_ASSIGNMENT_
For every line in the material, set down an identical one.

========================

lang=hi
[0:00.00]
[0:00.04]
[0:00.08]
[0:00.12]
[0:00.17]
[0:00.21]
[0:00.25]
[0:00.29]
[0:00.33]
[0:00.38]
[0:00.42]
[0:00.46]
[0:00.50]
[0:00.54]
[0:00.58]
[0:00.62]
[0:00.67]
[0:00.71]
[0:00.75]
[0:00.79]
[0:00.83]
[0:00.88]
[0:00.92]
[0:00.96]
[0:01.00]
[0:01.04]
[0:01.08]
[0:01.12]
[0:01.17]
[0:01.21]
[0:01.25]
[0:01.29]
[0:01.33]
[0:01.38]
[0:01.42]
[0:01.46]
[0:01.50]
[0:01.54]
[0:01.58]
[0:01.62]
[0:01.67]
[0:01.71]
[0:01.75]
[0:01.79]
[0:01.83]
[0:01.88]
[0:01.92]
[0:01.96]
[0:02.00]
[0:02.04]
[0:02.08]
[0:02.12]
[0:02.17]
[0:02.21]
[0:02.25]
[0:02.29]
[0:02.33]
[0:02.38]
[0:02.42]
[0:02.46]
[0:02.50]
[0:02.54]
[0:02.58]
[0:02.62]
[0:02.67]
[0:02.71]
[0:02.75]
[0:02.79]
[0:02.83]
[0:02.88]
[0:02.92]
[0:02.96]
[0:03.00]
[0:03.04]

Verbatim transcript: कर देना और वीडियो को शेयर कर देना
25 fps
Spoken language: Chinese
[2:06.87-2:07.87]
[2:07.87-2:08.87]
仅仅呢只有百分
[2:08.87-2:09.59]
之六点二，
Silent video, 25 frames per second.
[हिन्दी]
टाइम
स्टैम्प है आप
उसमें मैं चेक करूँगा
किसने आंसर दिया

========================

_ANSWER TO THIS PROBLEM_
lang=hi
[0:00.00]
[0:00.04]
[0:00.08]
[0:00.12]
[0:00.17]
[0:00.21]
[0:00.25]
[0:00.29]
[0:00.33]
[0:00.38]
[0:00.42]
[0:00.46]
[0:00.50]
[0:00.54]
[0:00.58]
[0:00.62]
[0:00.67]
[0:00.71]
[0:00.75]
[0:00.79]
[0:00.83]
[0:00.88]
[0:00.92]
[0:00.96]
[0:01.00]
[0:01.04]
[0:01.08]
[0:01.12]
[0:01.17]
[0:01.21]
[0:01.25]
[0:01.29]
[0:01.33]
[0:01.38]
[0:01.42]
[0:01.46]
[0:01.50]
[0:01.54]
[0:01.58]
[0:01.62]
[0:01.67]
[0:01.71]
[0:01.75]
[0:01.79]
[0:01.83]
[0:01.88]
[0:01.92]
[0:01.96]
[0:02.00]
[0:02.04]
[0:02.08]
[0:02.12]
[0:02.17]
[0:02.21]
[0:02.25]
[0:02.29]
[0:02.33]
[0:02.38]
[0:02.42]
[0:02.46]
[0:02.50]
[0:02.54]
[0:02.58]
[0:02.62]
[0:02.67]
[0:02.71]
[0:02.75]
[0:02.79]
[0:02.83]
[0:02.88]
[0:02.92]
[0:02.96]
[0:03.00]
[0:03.04]

Verbatim transcript: कर देना और वीडियो को शेयर कर देना
25 fps
Spoken language: Chinese
[2:06.87-2:07.87]
[2:07.87-2:08.87]
仅仅呢只有百分
[2:08.87-2:09.59]
之六点二，
Silent video, 25 frames per second.
[हिन्दी]
टाइम
स्टैम्प है आप
उसमें मैं चेक करूँगा
किसने आंसर दिया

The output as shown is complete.